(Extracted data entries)
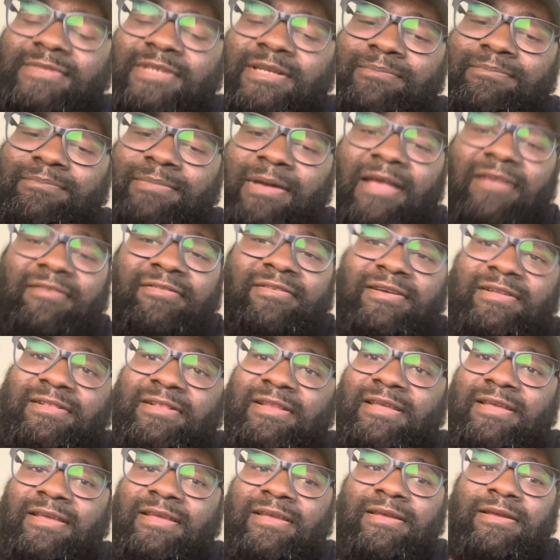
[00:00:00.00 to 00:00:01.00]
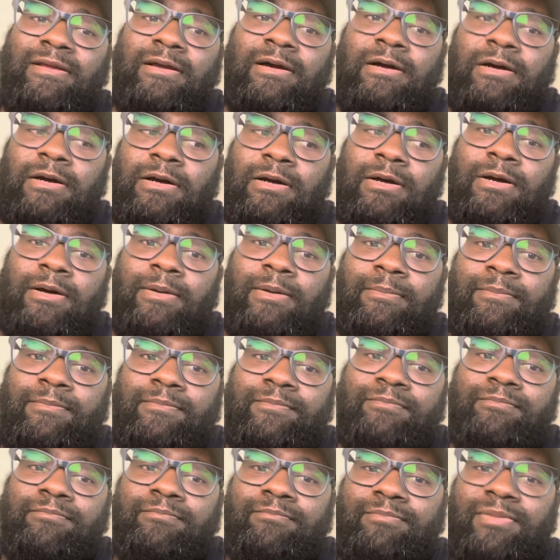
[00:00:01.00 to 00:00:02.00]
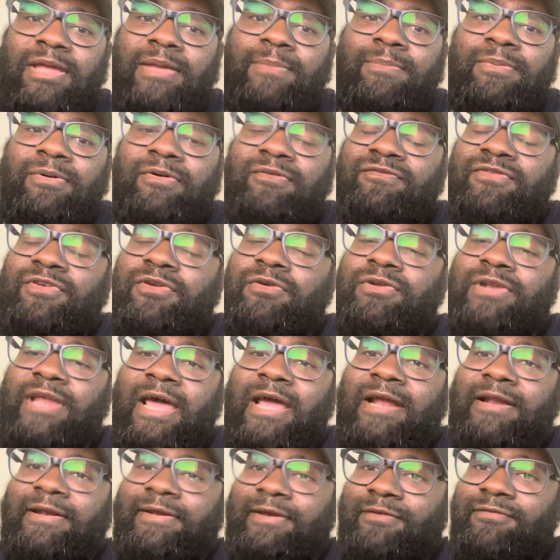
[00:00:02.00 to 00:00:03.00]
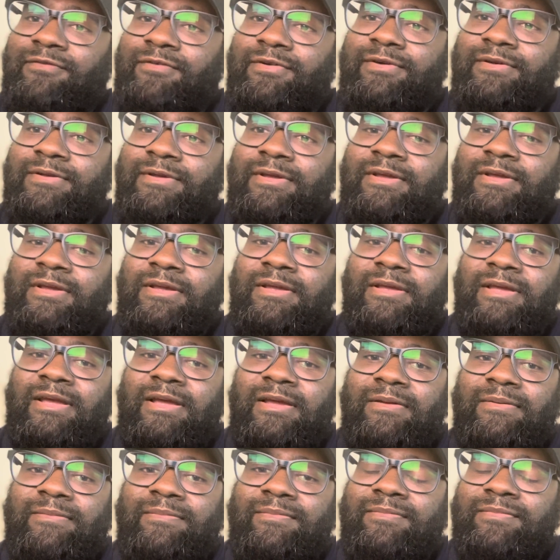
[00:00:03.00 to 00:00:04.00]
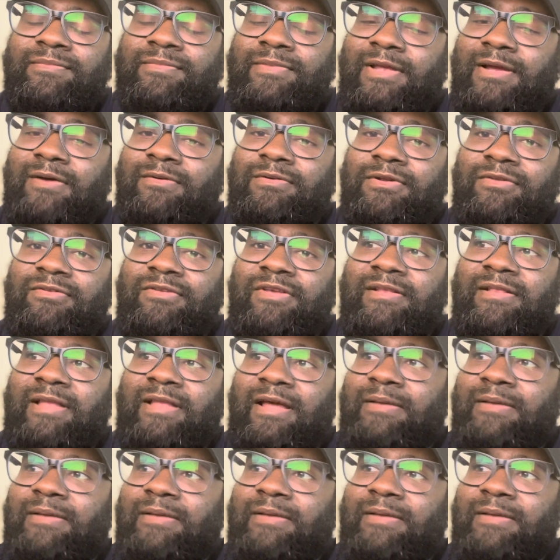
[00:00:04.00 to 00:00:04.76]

basically people view Dak different on the team.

Problem requirements: Take the line containing "[00:00:01.00 to 00:00:02.00]" and every line after it to the end of the records, and restate them verbatim, with no pictures.

Your solution:
[00:00:01.00 to 00:00:02.00]
[00:00:02.00 to 00:00:03.00]
[00:00:03.00 to 00:00:04.00]
[00:00:04.00 to 00:00:04.76]

basically people view Dak different on the team.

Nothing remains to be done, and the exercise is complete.